To add a column, use this command:
ALTER TABLE products ADD COLUMN description text;
The new column will initially be filled with null values in the existing rows of the table.
You can also define a constraint on the column at the same time, using the usual syntax:
ALTER TABLE products ADD COLUMN description text CHECK (description <> '');
A new column cannot have a not-null constraint since the column initially has to contain null values. But you can add a not-null constraint later. Also, you cannot define a default value on a new column. According to the SQL standard, this would have to fill the new columns in the existing rows with the default value, which is not implemented yet. But you can adjust the column default later on.
To remove a column, use this command:
ALTER TABLE products DROP COLUMN description;
To add a constraint, the table constraint syntax is used. For example:
ALTER TABLE products ADD CHECK (name <> ''); ALTER TABLE products ADD CONSTRAINT some_name UNIQUE (product_no); ALTER TABLE products ADD FOREIGN KEY (product_group_id) REFERENCES product_groups;
To add a not-null constraint, which cannot be written as a table constraint, use this syntax:
ALTER TABLE products ALTER COLUMN product_no SET NOT NULL;
The constraint will be checked immediately, so the table data must satisfy the constraint before it can be added.
To remove a constraint you need to know its name. If you gave it a name then that's easy. Otherwise the system assigned a generated name, which you need to find out. The psql command \d tablename can be helpful here; other interfaces might also provide a way to inspect table details. Then the command is:
ALTER TABLE products DROP CONSTRAINT some_name;
(If you are dealing with a generated constraint name like $2, don't forget that you'll need to double-quote it to make it a valid identifier.)
This works the same for all constraint types except not-null constraints. To drop a not null constraint use
ALTER TABLE products ALTER COLUMN product_no DROP NOT NULL;
(Recall that not-null constraints do not have names.)
To set a new default for a column, use a command like this:
ALTER TABLE products ALTER COLUMN price SET DEFAULT 7.77;
To remove any default value, use
ALTER TABLE products ALTER COLUMN price DROP DEFAULT;
This is equivalent to setting the default to null, at least in PostgreSQL. As a consequence, it is not an error to drop a default where one hadn't been defined, because the default is implicitly the null value.
To rename a column:
ALTER TABLE products RENAME COLUMN product_no TO product_number;
To rename a table:
ALTER TABLE products RENAME TO items;
Note that pg does not support changing the type of a column.
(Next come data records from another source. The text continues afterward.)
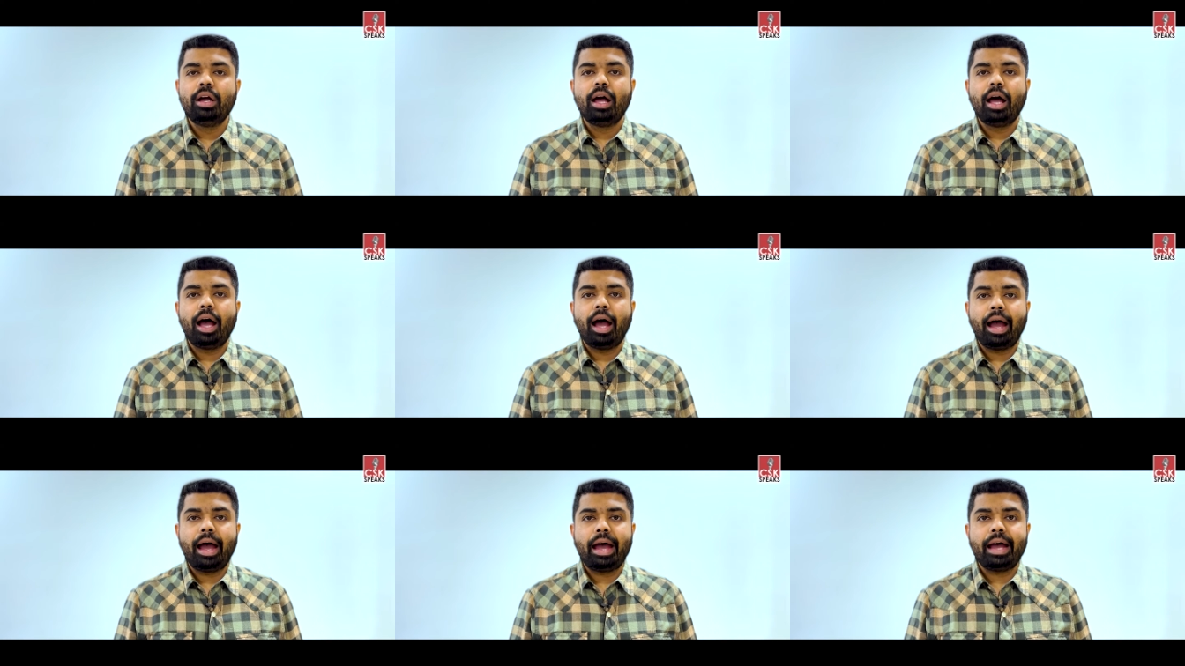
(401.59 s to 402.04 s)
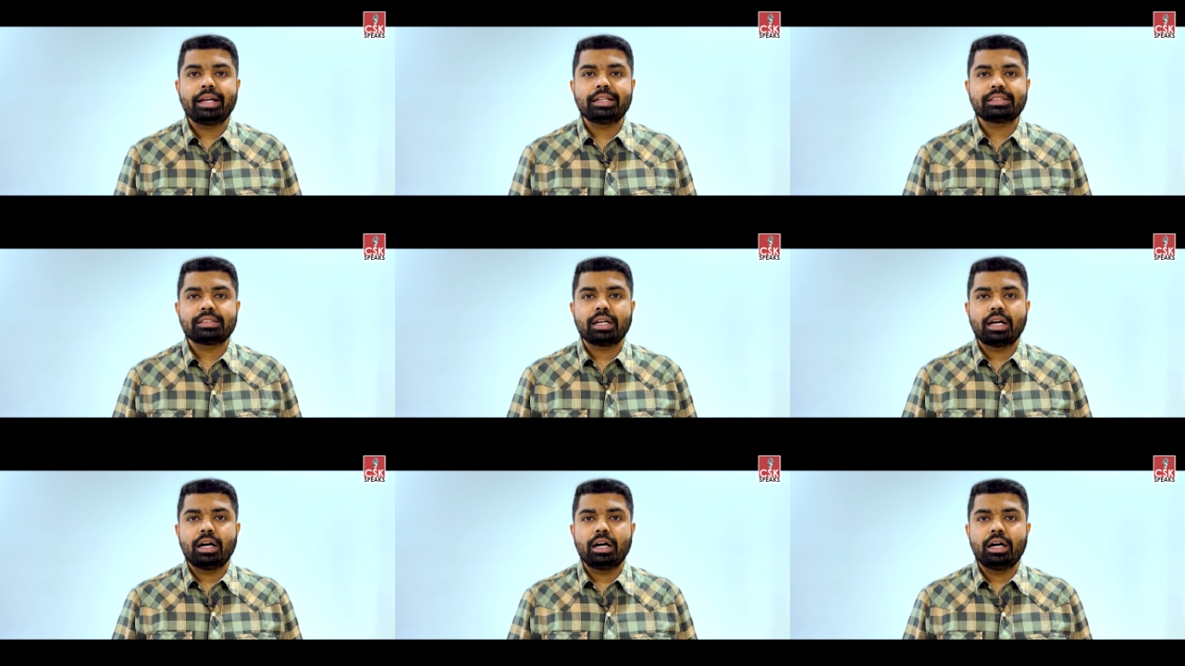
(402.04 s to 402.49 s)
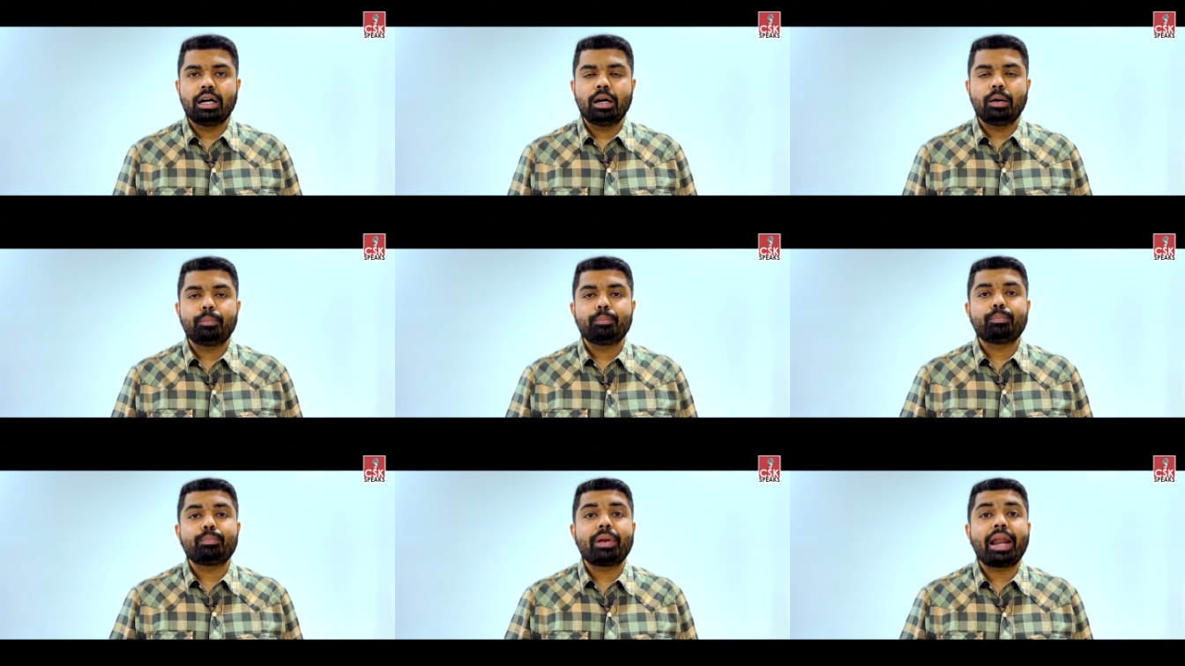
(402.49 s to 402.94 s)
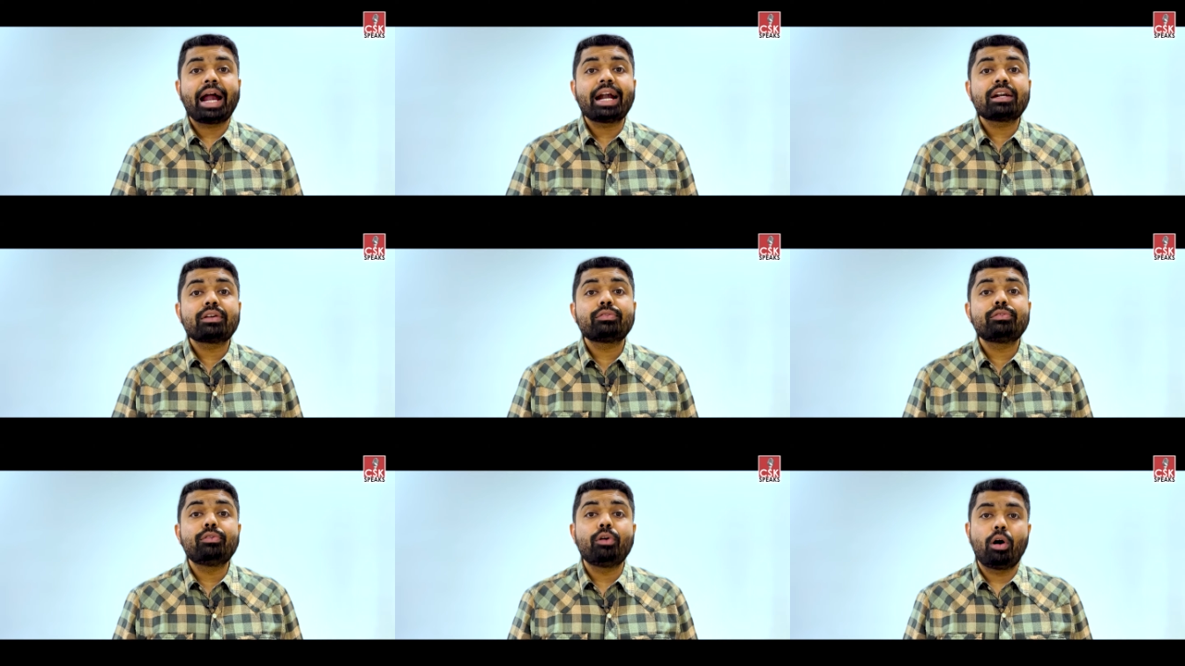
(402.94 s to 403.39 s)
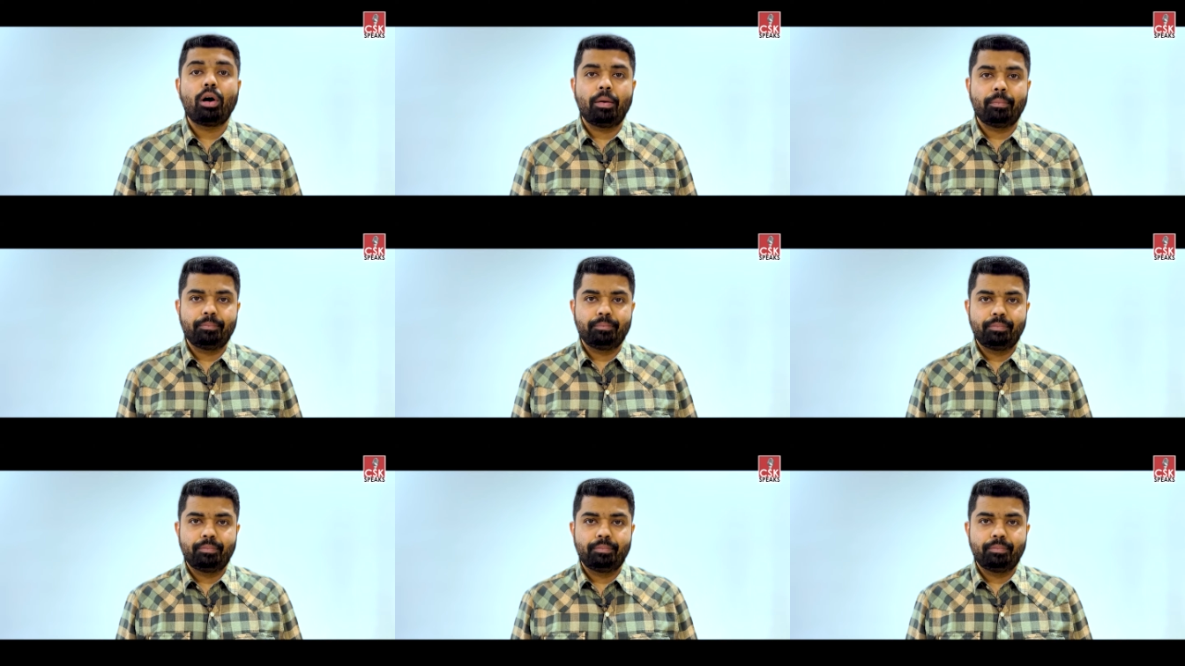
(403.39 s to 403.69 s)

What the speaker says: as a platform.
Instead, use something like the code below to change, say, a varchar(32) into varchar(64) (assuming the collumn is called abc):
ALTER TABLE mytable ADD COLUMN abc_new varchar(64);
UPDATE mytable SET abc_new = abc;
ALTER TABLE mytable RENAME abc TO abc_old;
ALTER TABLE mytable RENAME abc_new TO abc;
If you're chaning the type of the column radically, you need to do more fancy type casting, but that's the theory.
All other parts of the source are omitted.